PETALING JAYA: In Myanmar’s Rakhine state, regularly closed mosques, jailed relatives and police harassment are usual for the Rohingya Muslim population throughout the year.
“They throw us in jail if we try to go to mosques, and won’t release us unless we pay bribes,” said 26-year-old Husnay Mubarak. “We are scared to celebrate Ramadan. In Malaysia we’re not afraid.”
Husnay is from Sittwe, the capital of Rakhine state which is the centre of ethnic violence against the Rohingya.

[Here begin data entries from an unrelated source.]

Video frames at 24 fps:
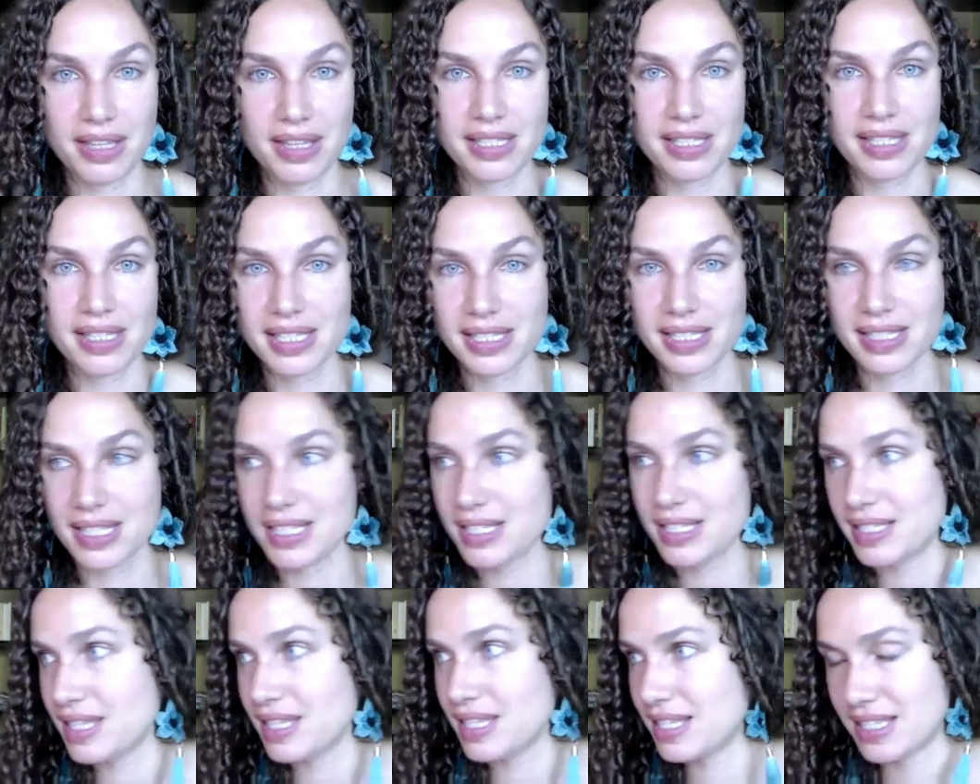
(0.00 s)
this,
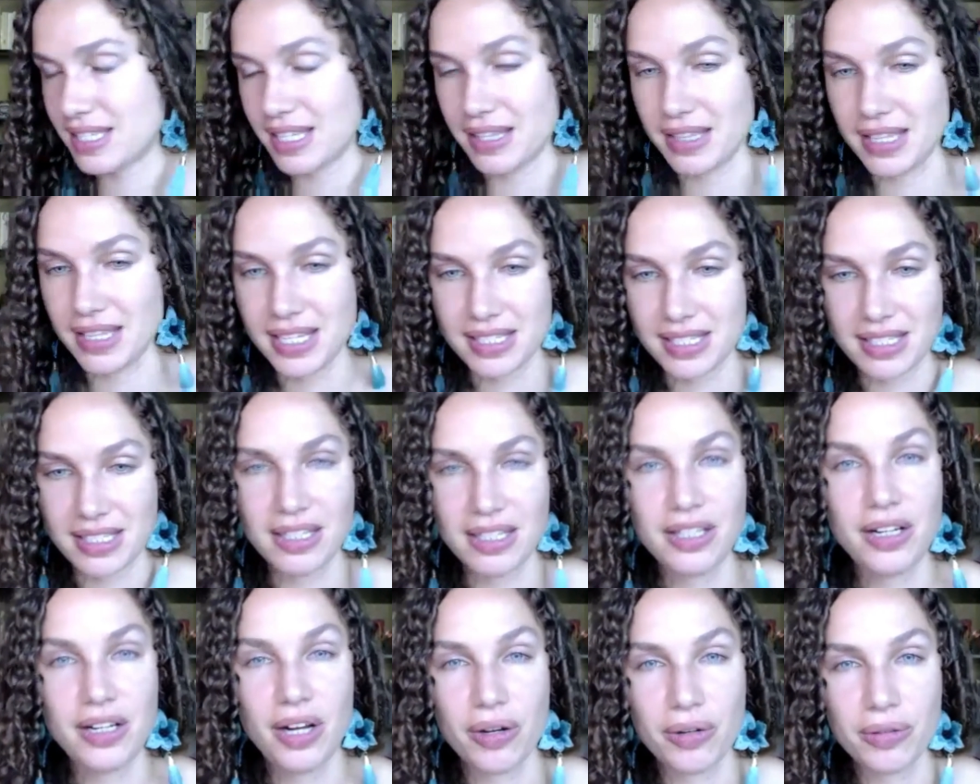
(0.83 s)
and this.
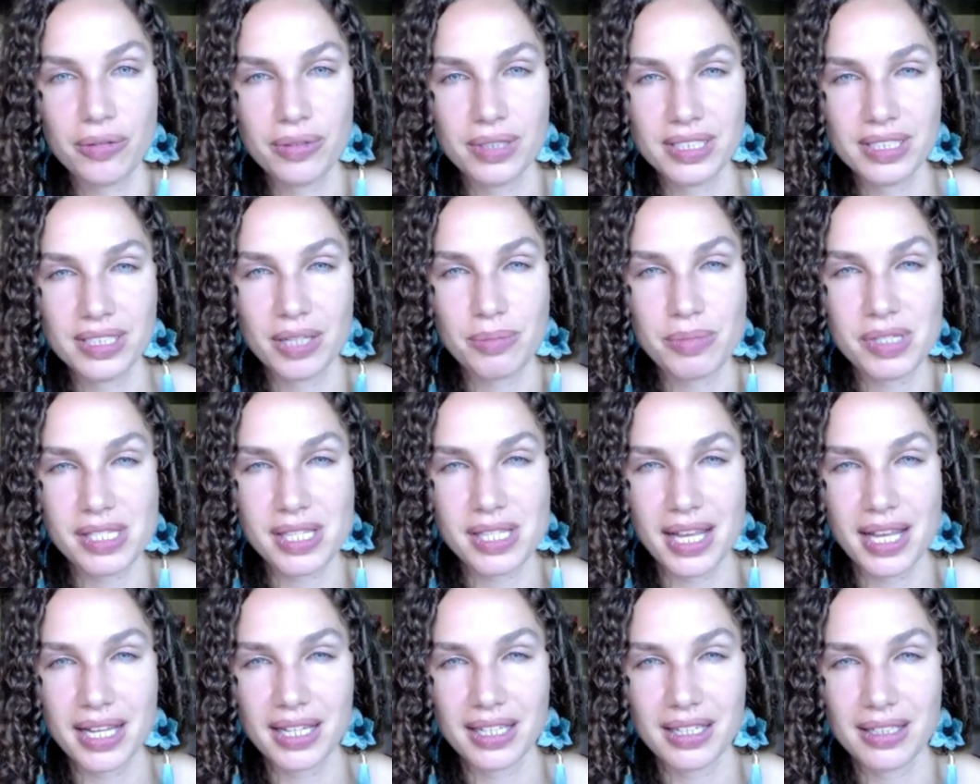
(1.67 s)
It's almost
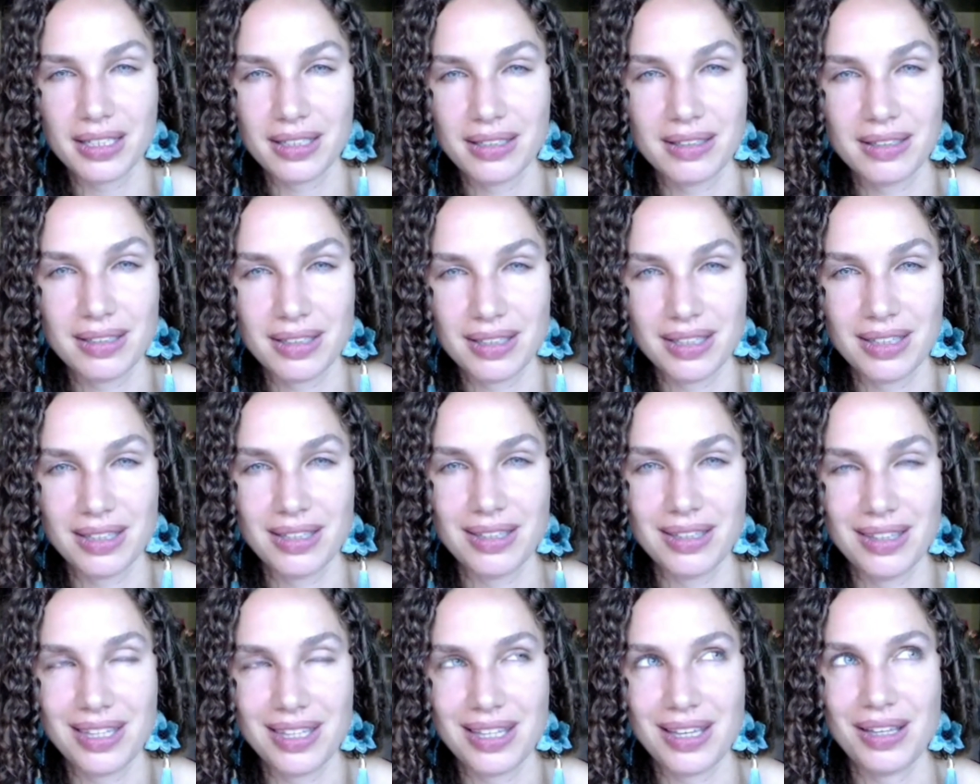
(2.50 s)
like
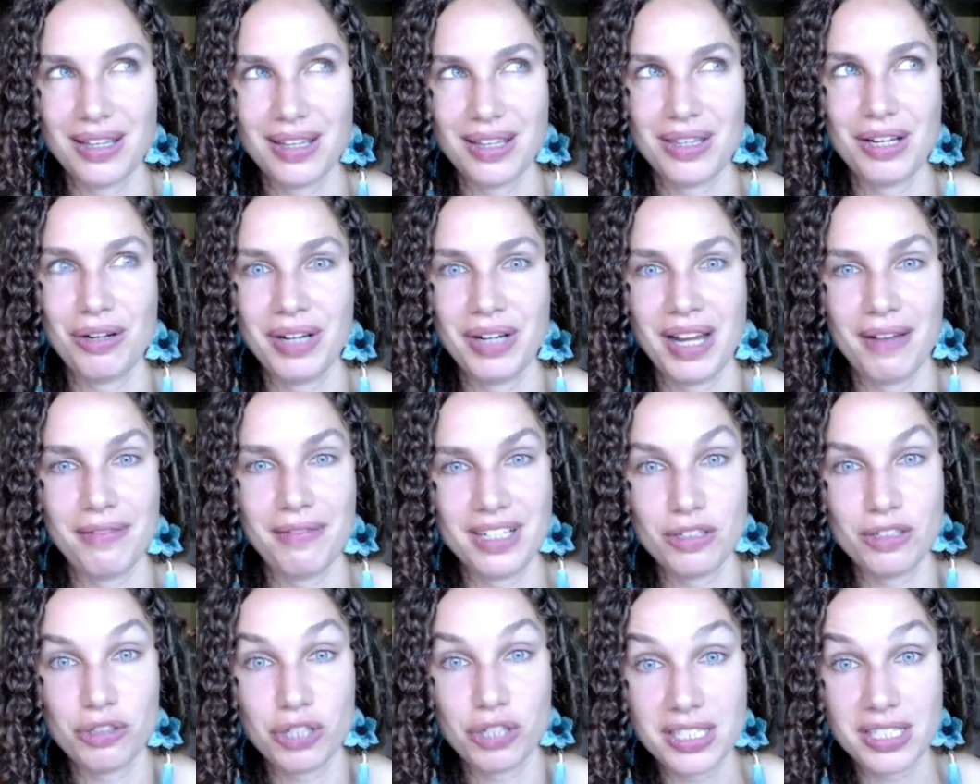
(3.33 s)
they don't have
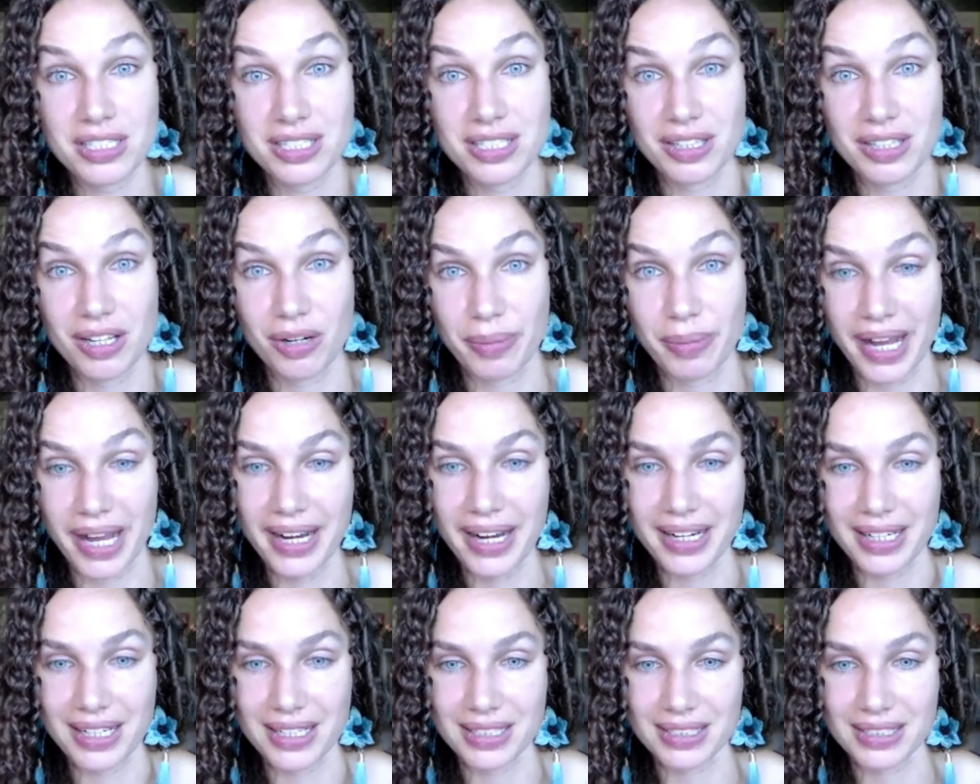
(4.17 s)
any trust in their body.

The United Nations has condemned this deadly campaign as genocide.
The Rohingya have lived under such systematic persecution in Myanmar for decades, and countless numbers have fled to countries such as Malaysia in search of safety.
Over 100,000 Rohingya asylum seekers are registered with the United Nations High Commissioner for Refugees (UNHCR) here.
Many arrived decades ago. At this time of year, they enjoy freely celebrating Hari Raya with special cookies, desserts and biryani, all to share with visiting friends.
“It’s different in Rakhine,” said Rizaiton Mohd Shafie, who has been in Malaysia for more than 30 years. “We are harassed by the police if we go around visiting our family or friends. It’s very hard to travel in Myanmar as there are always police checks.
“My uncle was taken away by the police 25 years ago and never seen again.”
Rukiah Rafique, a 21-year-old from Rakhine who has been in Malaysia for four years, said Malaysian Hari Raya traditions such as balik kampung are still fresh to her.
She said customs which Muslim women in Malaysia take for granted – such as wearing a tudung – are frowned upon or even forbidden in parts of Myanmar.
“The practice of decorating streets and homes with colourful lights to celebrate Hari Raya is non-existent in Rakhine. The celebrations are much livelier here,” said Rukiah.
“In Rakhine, many mosques are closed and there are tight travel restrictions. That’s normal. If we go state to state, the police try to catch and jail us, so people just celebrate quietly at home.”
While travel restrictions and shuttered mosques are not normally a concern for the Rohingya in Malaysia, they have to deal with other worries.
Malaysia never signed the UN Refugee Convention, which means that Putrajaya is under no obligation to help them.
Refugees registered with the UNHCR are classified as illegal immigrants by the Malaysian government.
The immigration department recently conducted a swoop on undocumented foreigners after concerns they would spread Covid-19.
Hate speech against Malaysia’s Rohingya began spreading on social media two months ago after a Facebook post claimed that activists were demanding citizenship.
But the reality is that there is nowhere the Rohingya would rather celebrate Aidilfitri than at home.
Rukiah’s husband, Mohamudul Hasson Rashid, grew up in a refugee camp in Cox’s Bazar, Bangladesh. Having been in Malaysia for the past five years, he enjoys celebrating Hari Raya with his wife.
But with the rest of his family still in the refugee camp, celebrations are just not the same.
“Hari Raya is the most exciting time of the year for Muslims and one which we should spend with our families, but we don’t have that here.”
Even for those who do have their families with them, homesickness is heightened during this festive season.
Kefayatullah Obaidur Rahman has been in Malaysia for three years with his wife and two teenage sons.
He says he is happy living in a Muslim-majority country and going to mosques unimpeded by police, but he readily admits he would trade it all for a chance to return to Myanmar.
“Myanmar is our country. Our culture and our people are there,” he said.
“Malaysia is helping us in a way no other country is, and I appreciate all the help we have received. But this is not our country and we are all just living here temporarily.
“Definitely, if we can go home, we will.”